— REQUIRED ACTION —
When you reach the line that contains "(1992.24 s to 1993.24 s)", begin copying exactly, and continue through the last line of the data; no pictures belong in the copy.

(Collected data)
== Segment start ==

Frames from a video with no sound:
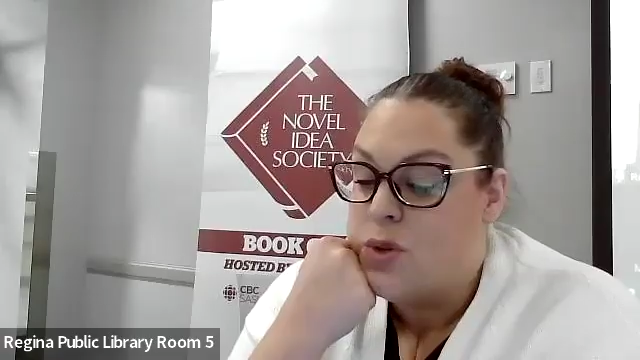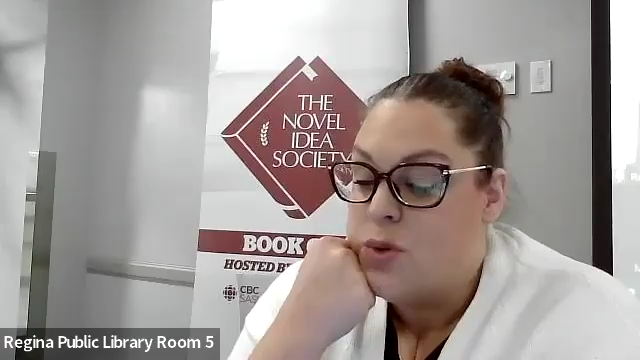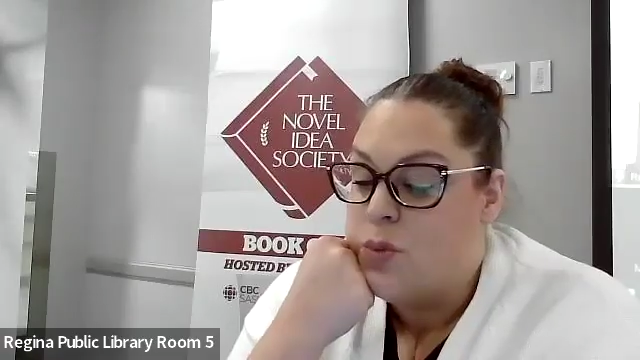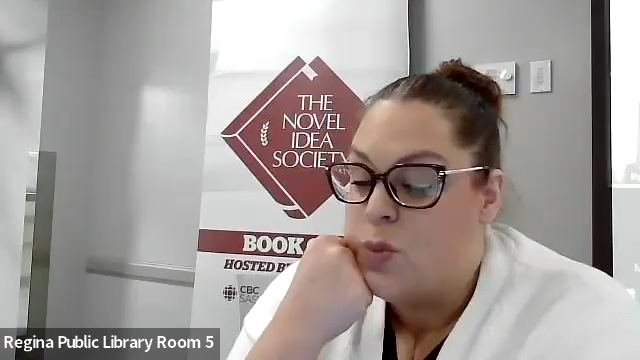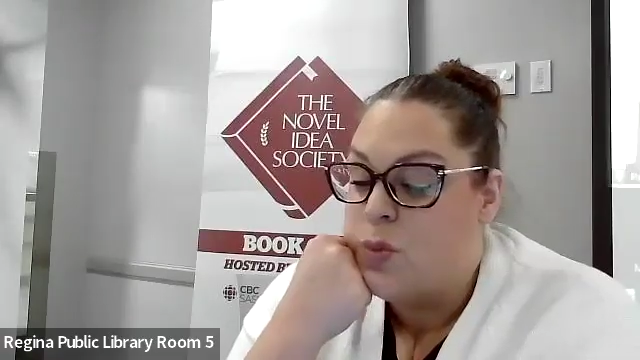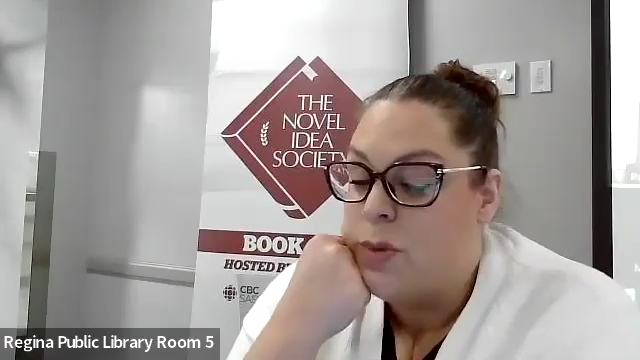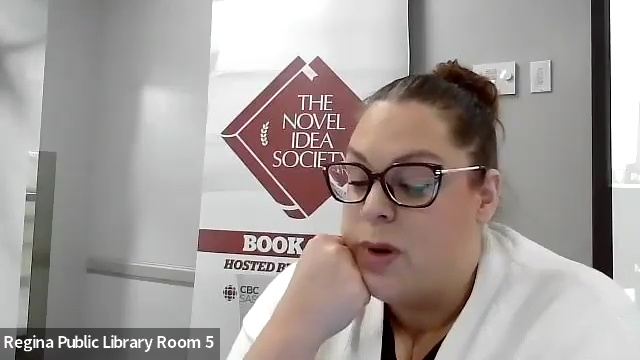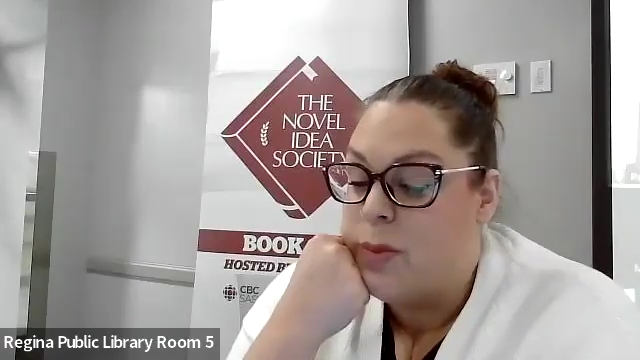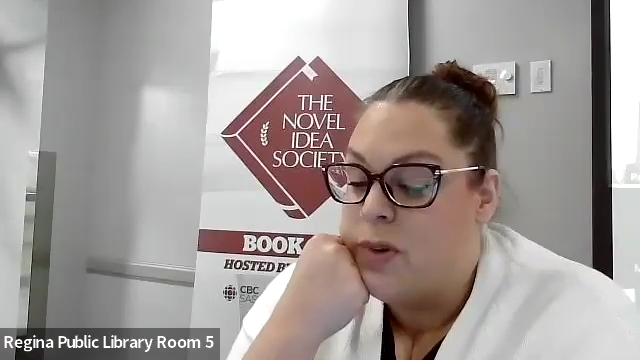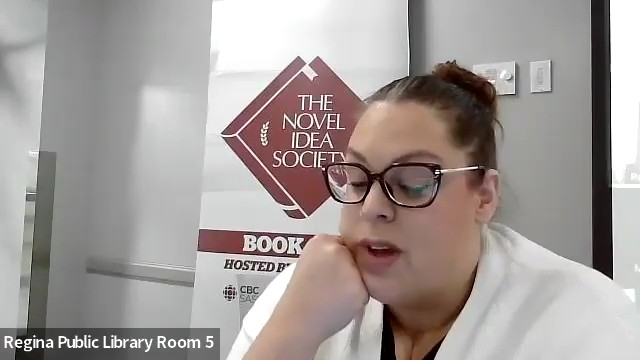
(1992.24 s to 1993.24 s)
you
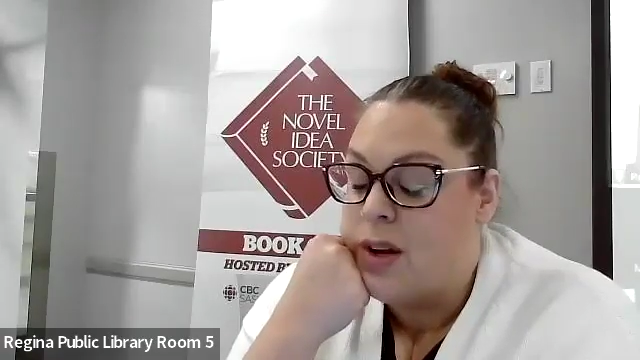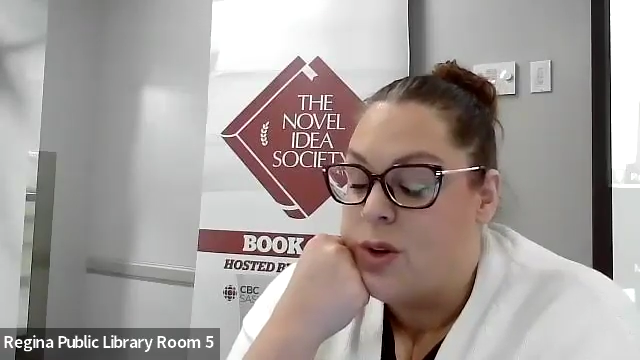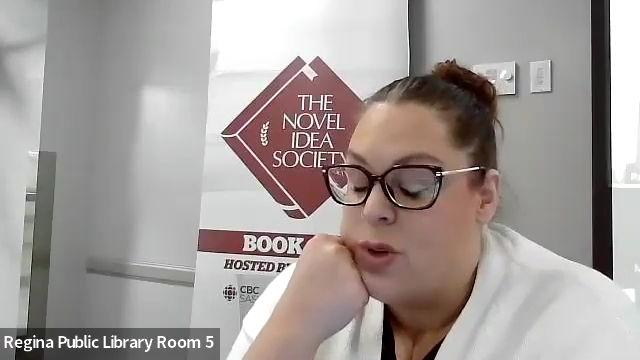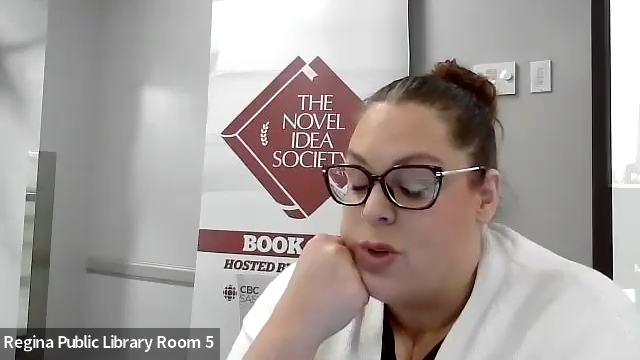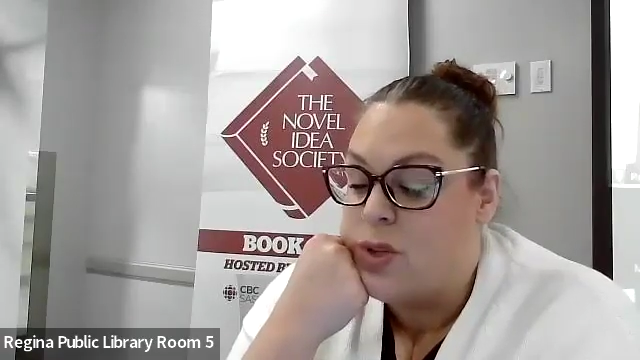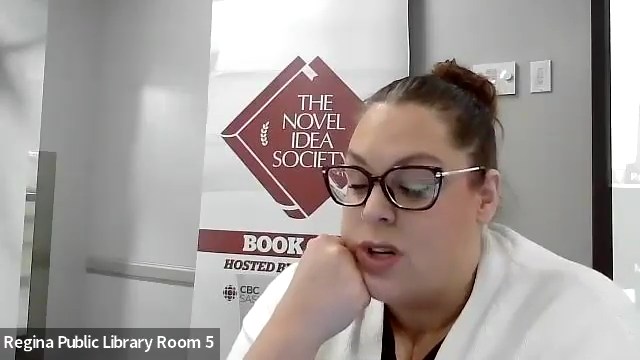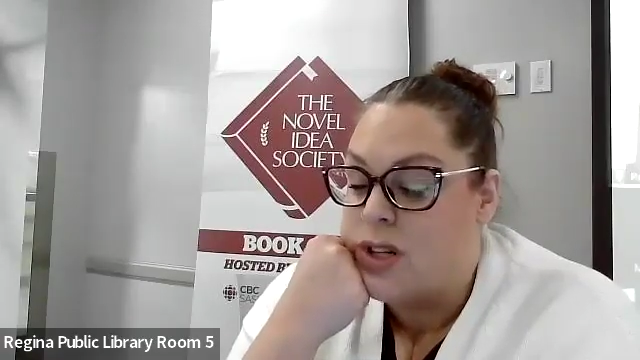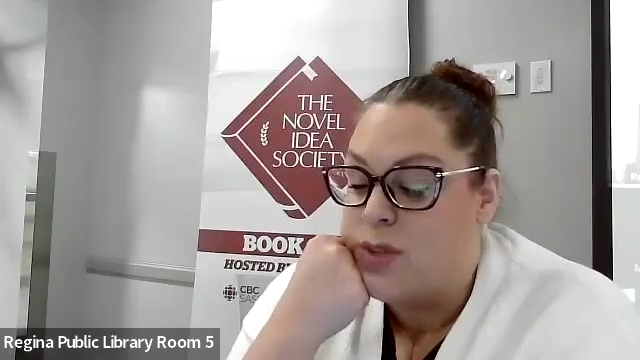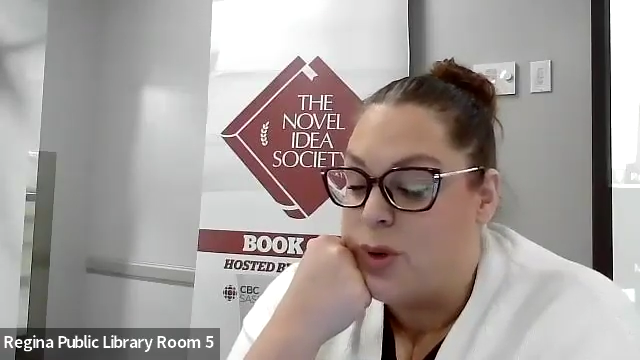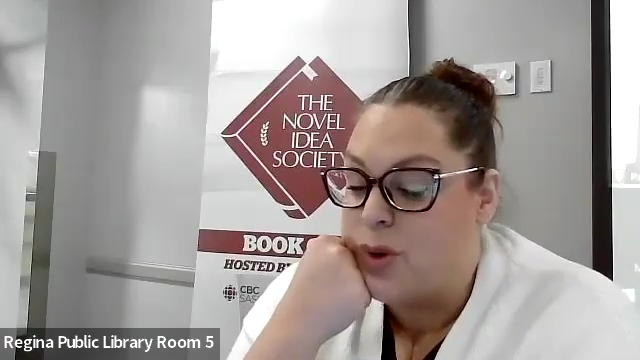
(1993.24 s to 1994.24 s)
remember that? I know you
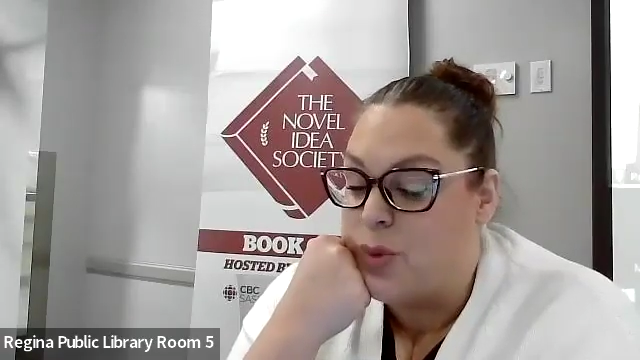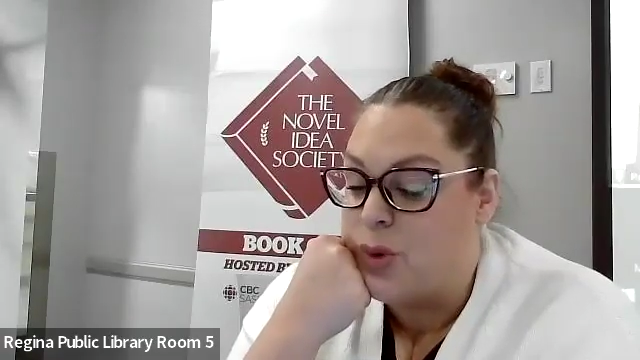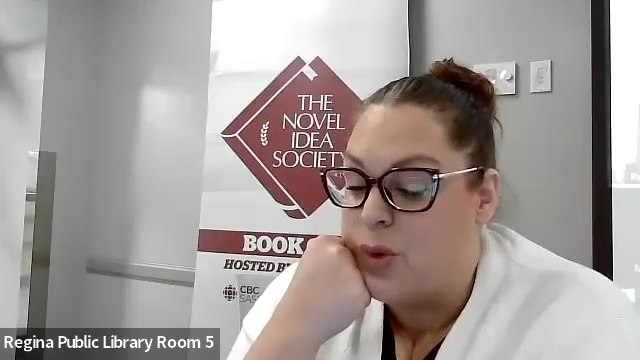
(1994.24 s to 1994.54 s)
talked about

== Segment end ==

— RESPONSE TO THIS TASK —
(1992.24 s to 1993.24 s)
you
(1993.24 s to 1994.24 s)
remember that? I know you
(1994.24 s to 1994.54 s)
talked about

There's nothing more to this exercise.